I get below error when using it with the following list file

jsign: Failed to read the file list: temp.txt
java.nio.charset.MalformedInputException: Input length = 1
        at java.base/java.nio.charset.CoderResult.throwException(Unknown Source)
        at java.base/sun.nio.cs.StreamDecoder.implRead(Unknown Source)
        at java.base/sun.nio.cs.StreamDecoder.read(Unknown Source)
        at java.base/java.io.InputStreamReader.read(Unknown Source)
        at java.base/java.io.BufferedReader.fill(Unknown Source)
        at java.base/java.io.BufferedReader.readLine(Unknown Source)
        at java.base/java.io.BufferedReader.readLine(Unknown Source)
        at java.base/java.nio.file.Files.readAllLines(Unknown Source)
        at java.base/java.nio.file.Files.readAllLines(Unknown Source)
        at net.jsign.JsignCLI.expand(JsignCLI.java:183)
        at net.jsign.JsignCLI.execute(JsignCLI.java:171)
        at net.jsign.JsignCLI.main(JsignCLI.java:50)

temp.txt I also tried without the quotes Does this require a specific java distribution. I believe I am using Azul Zulu JRE 17.48.15

[ROGG437063]

Edit: I am probably wrong about this because the error outputs the filename correctly.

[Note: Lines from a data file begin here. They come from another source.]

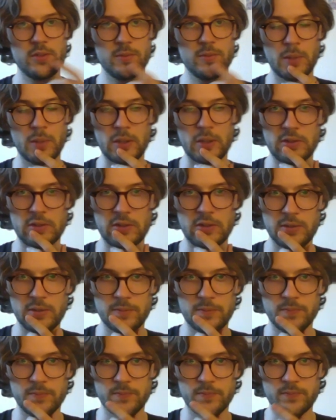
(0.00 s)
but
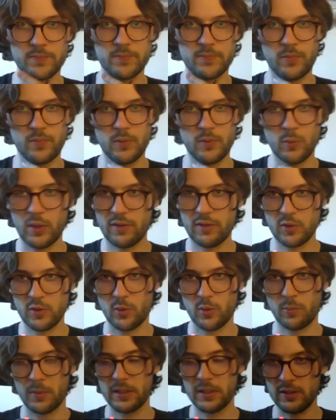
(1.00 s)
we have so
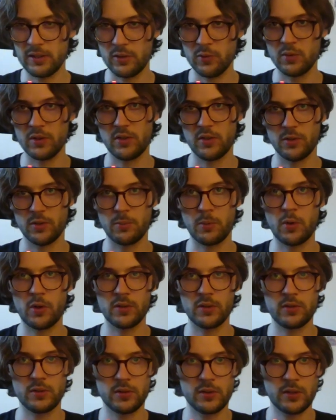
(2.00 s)
many units on the
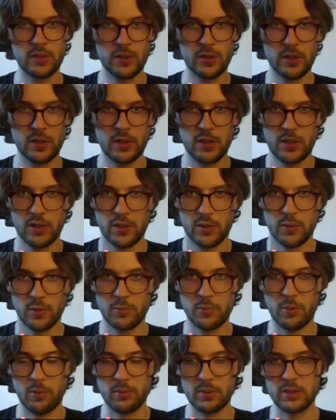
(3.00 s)
board, we're
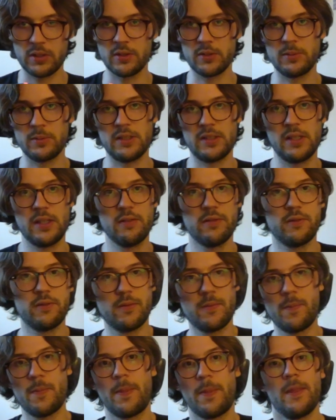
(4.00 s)
probably going to be safe.
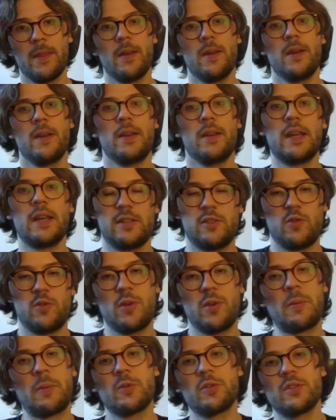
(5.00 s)
Yeah, so our
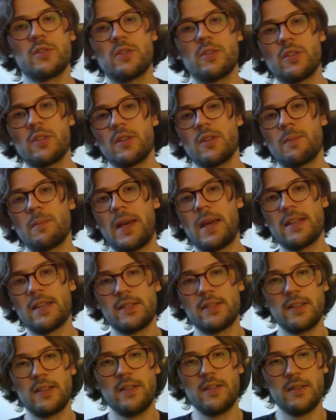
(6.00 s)
opponent
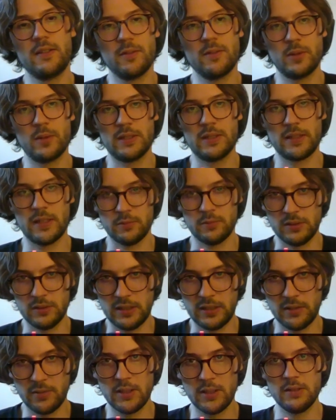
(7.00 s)
passed there. We attacked with
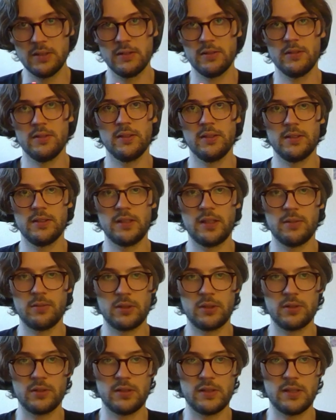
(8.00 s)
Kira, then we're
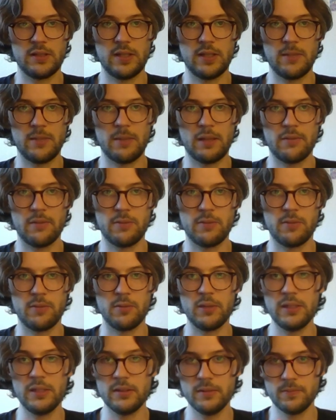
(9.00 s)
going to see a Battlefield
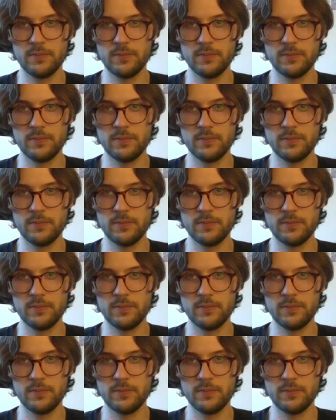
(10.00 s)
Marine.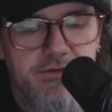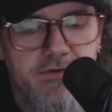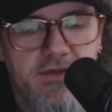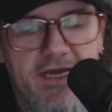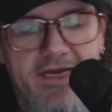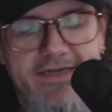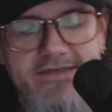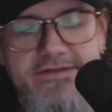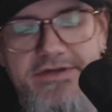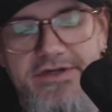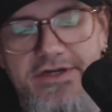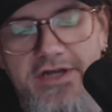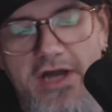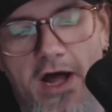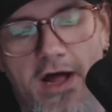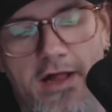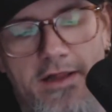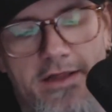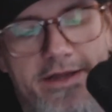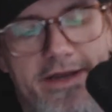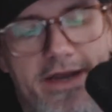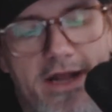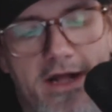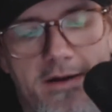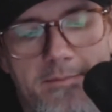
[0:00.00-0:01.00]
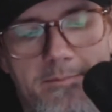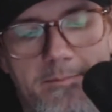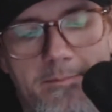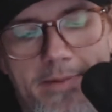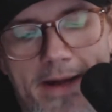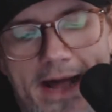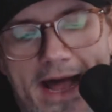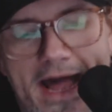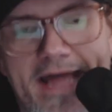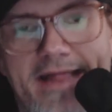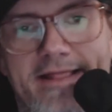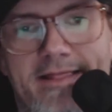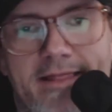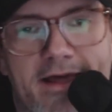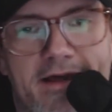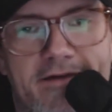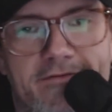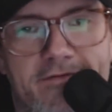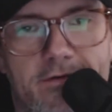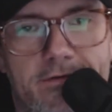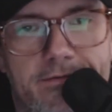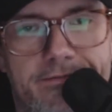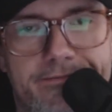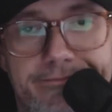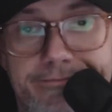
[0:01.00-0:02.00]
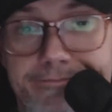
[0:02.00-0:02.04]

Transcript: liked to call it a bi-level.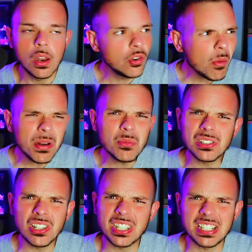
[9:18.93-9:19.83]
Nobody
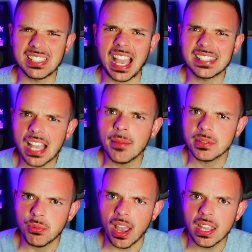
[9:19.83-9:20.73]
was looking to sign
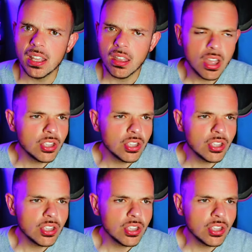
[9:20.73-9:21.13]
Thomas Bryant.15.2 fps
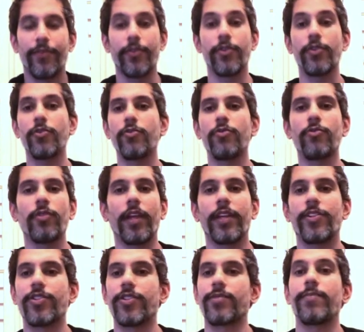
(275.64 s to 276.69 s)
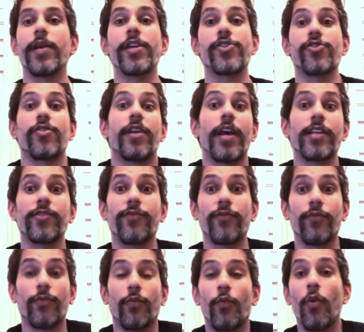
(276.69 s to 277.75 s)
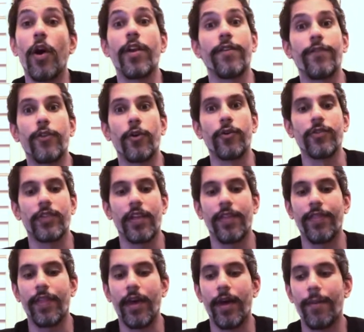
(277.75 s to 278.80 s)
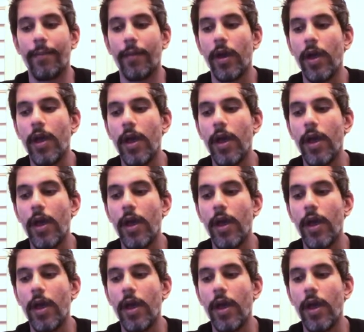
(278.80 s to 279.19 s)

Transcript: you, just make sure it has one of those in them.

I think the cause might be the substring(1) for the filename. I use below command or similar java -jar .\jsign-6.1-SNAPSHOT.jar --storetype TRUSTEDSIGNING --keystore neu.codesigning.azure.net --storepass $token --alias prd10523MKBTsa/codesigning "@temp.txt" I assume the quotes around the filename become part of the string, meaning the @ and endquote remain as part of the filepath. I can however not leave them out, because powershell assumes I am trying to use variable splatting using the @ otherwise.

[ebourg]

jsign: Failed to read the file list: temp.txt
java.nio.charset.MalformedInputException: Input length = 1
        at java.base/java.nio.charset.CoderResult.throwException(Unknown Source)
        at java.base/sun.nio.cs.StreamDecoder.implRead(Unknown Source)
        at java.base/sun.nio.cs.StreamDecoder.read(Unknown Source)
        at java.base/java.io.InputStreamReader.read(Unknown Source)
        at java.base/java.io.BufferedReader.fill(Unknown Source)
        at java.base/java.io.BufferedReader.readLine(Unknown Source)
        at java.base/java.io.BufferedReader.readLine(Unknown Source)
        at java.base/java.nio.file.Files.readAllLines(Unknown Source)
        at java.base/java.nio.file.Files.readAllLines(Unknown Source)
        at net.jsign.JsignCLI.expand(JsignCLI.java:183)
        at net.jsign.JsignCLI.execute(JsignCLI.java:171)
        at net.jsign.JsignCLI.main(JsignCLI.java:50)

Files.readAllLines() fails to read the text file due its encoding (UTF-16 with byte order marks). Try writing the file in UTF-8 without BOM or in ISO-8859-1.

@temp.txt can be quoted, but not the files inside.

[ebourg]

Another iteration, supporting UTF-16 files and quoted file names: https://github.com/ebourg/jsign/actions/runs/9116054327/artifacts/1510286219

[ROGG437063]

New build seems to be working well.

[ROGG437063]

Given that the filelist makes it unneccesary to solve this issue, that doesn't really seem to be a real bug, I think this issue can be closed. However, I was wondering if you already have an ETA on the full 6.1 release?

[ebourg]

I've further refined the command line tool, it now supports wildcard patterns. For example:

• C:\Users\ROGG437063\Desktop\testscripts\*.ps1 to sign all the ps1 files in the testscripts directory
• build/**/*.exe to scan the build directory recursively and sign all the executable files

The artifacts are here if you want to give it a try: https://github.com/ebourg/jsign/actions/runs/9129076140/artifacts/1513339707

The original issue wasn't a bug but it still led to interesting improvements.

I think I'll cut the new release next month.

[ROGG437063]

Sounds good, wildcard pasterns are a great addition, especially as signtool and trusted singing powershell seem to omit these features, which makes signing multiple files a nightmare.